Dirty Rush by Taylor Bell is a fun, quick, and highly entertaining read. It tells of booze and boys and drama and drugs. It’s reality TV that you don’t have to feel guilty about because it’s in book form. However, many things are “off” about this book in my opinion. Like how the foreward is written by Rebecca Martinson. Oh, you don’t remember who Rebecca Martinson is? She’s an alumnae of the University of Maryland and the author of the e-mail sent out last year that everyone from Jon Stewart, Steven Colbert, and Jimmy Fallon were talking about, otherwise referred to as “The Deranged Sorority Girl.” Further, the book is dedicated to Miley Cyrus, a GDI if I’ve ever seen one. As a journalist, book lover, and member of DePaul’s Greek community, I feel as though I have an obligation to get a few things straight.

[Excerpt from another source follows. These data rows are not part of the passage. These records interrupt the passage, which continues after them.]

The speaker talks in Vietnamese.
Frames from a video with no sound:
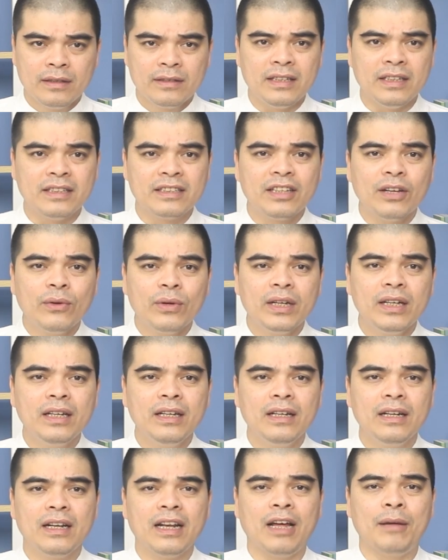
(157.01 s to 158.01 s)
Chỉ sau
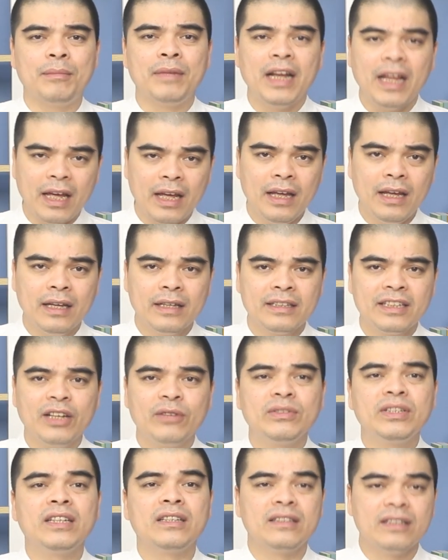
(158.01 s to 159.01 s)
khi làm lễ
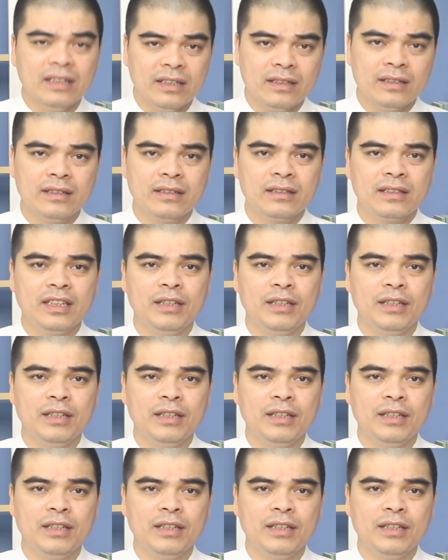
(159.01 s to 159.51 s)
theo trình tự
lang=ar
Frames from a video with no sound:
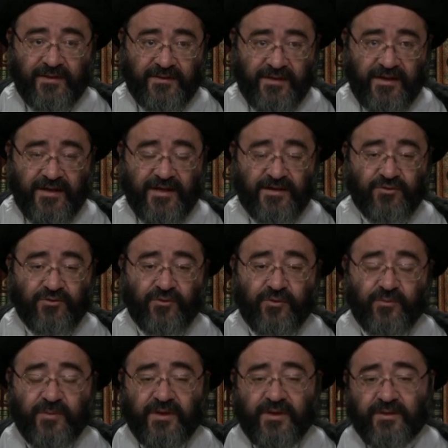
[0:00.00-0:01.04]
تلك
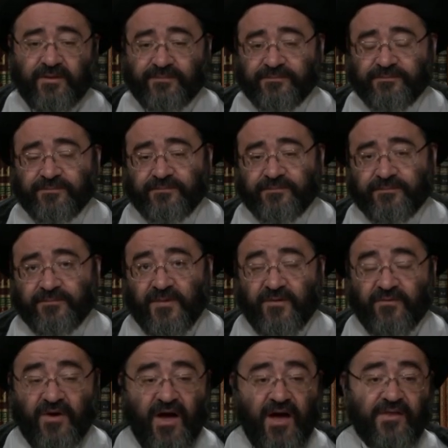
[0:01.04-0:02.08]
التربه
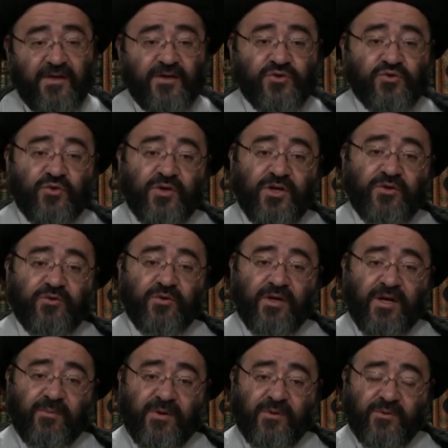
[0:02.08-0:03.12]
فهذه سنه
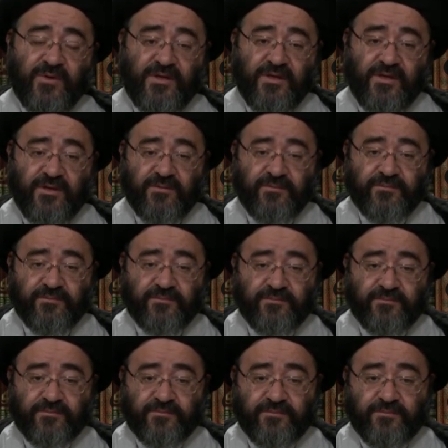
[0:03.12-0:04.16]
نبويه
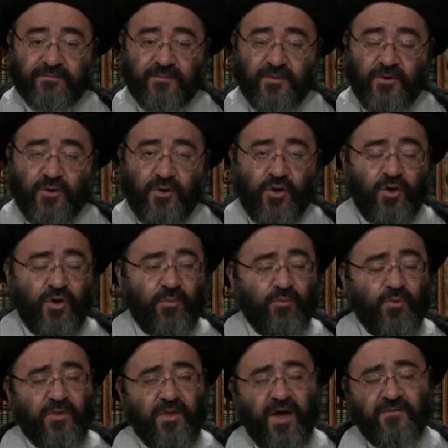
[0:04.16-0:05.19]

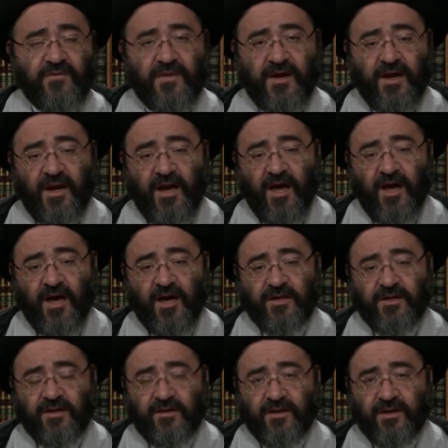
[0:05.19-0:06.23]
مضافه الى
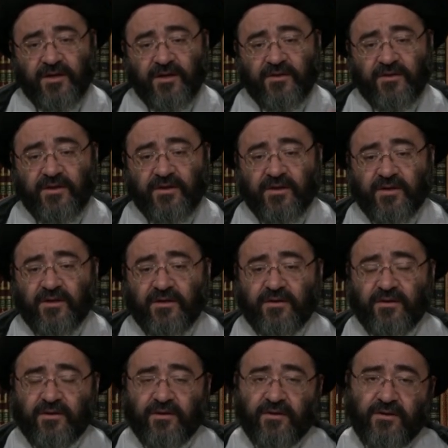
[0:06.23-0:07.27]
الاحاديث الكثيره
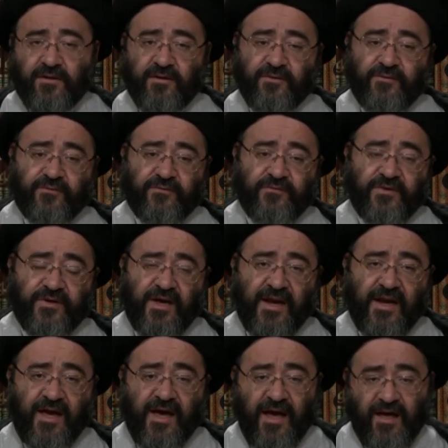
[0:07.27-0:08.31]
في
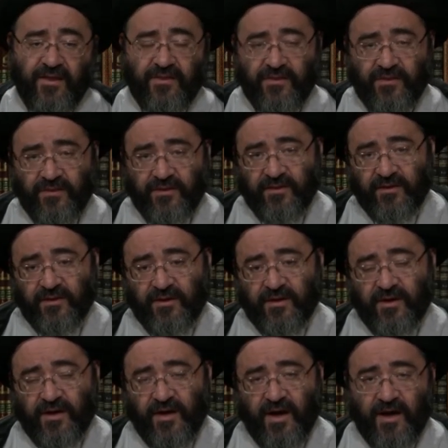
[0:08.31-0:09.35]
الحث
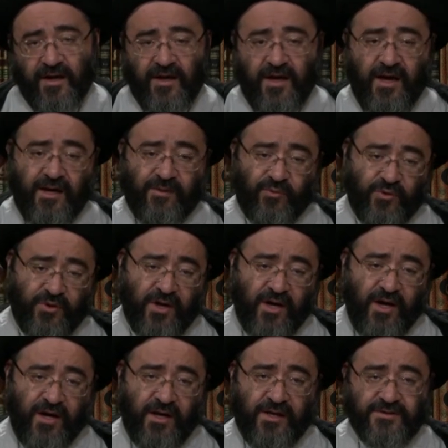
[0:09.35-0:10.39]
على البكاء
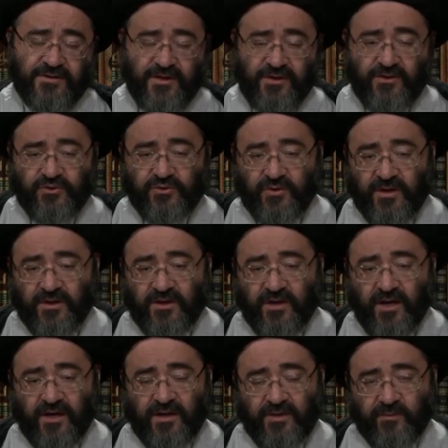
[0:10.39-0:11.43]
على سيد
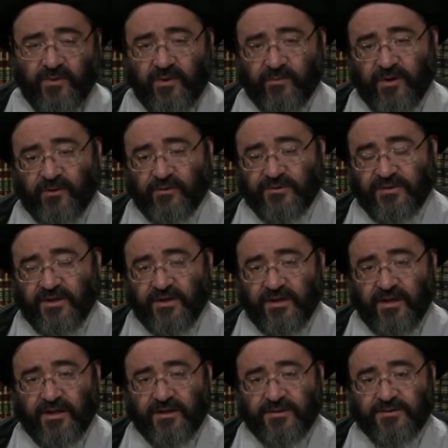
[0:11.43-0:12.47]
الشهداء الإمام الحسين
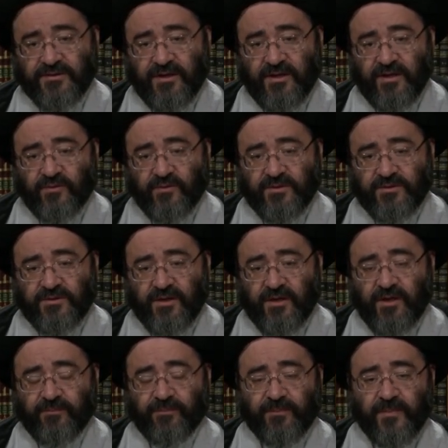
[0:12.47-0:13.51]
عليه الصلاة
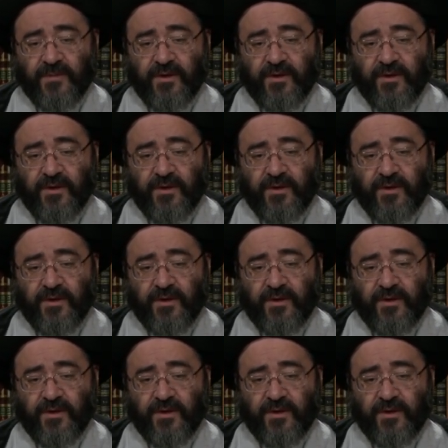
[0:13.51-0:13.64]
والسلام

So that we’re on the same page, here’s a low down on what Dirty Rush is about. Taylor is a freshman starting college and is very insistent that, unlike the last five females from her family that went to Central Delaware University, she does not want to become a Beta Zeta. However, after she embarrasses herself at a party and the BZ sisters take care of her and help her impress a boy from her class, Taylor opens up to the idea. Ultimately, they offer her a bid despite never going through formal recruitment. Through crazy hazing and through family secrets within the sorority, Taylor later has to clear her name within the rumor mill at the school and to decide if she bit off more than she could chew by becoming Greek.
As a fellow “I’m not really an adult” adult, this book was really fun to read. It supports every story your friends at state schools may have told you. There are plenty disgusting run-ins in frat houses (which we don’t have); Bell gives more than a fair share of hazing tales (which DePaul has a zero tolerance for). As far as books for fun go, I highly recommend this book. However, I can’t in good conscious agree with the “Deranged Sorority Girl” when she says that she would have only had written the foreword if the book was accurate to what she though Greek Life was and “fu–ing told it like it fu–ing was.” And if this is what the Greek system consisted of at UM, then I am deeply saddened. If you want a look into DePaul Fraternity and Sorority Life, look no further than those in your classes and those you see on our campus for an accurate representation on what it’s all about. If you want a book to take your mind off of the fact that you’re in five classes, Dirty Rush is for you.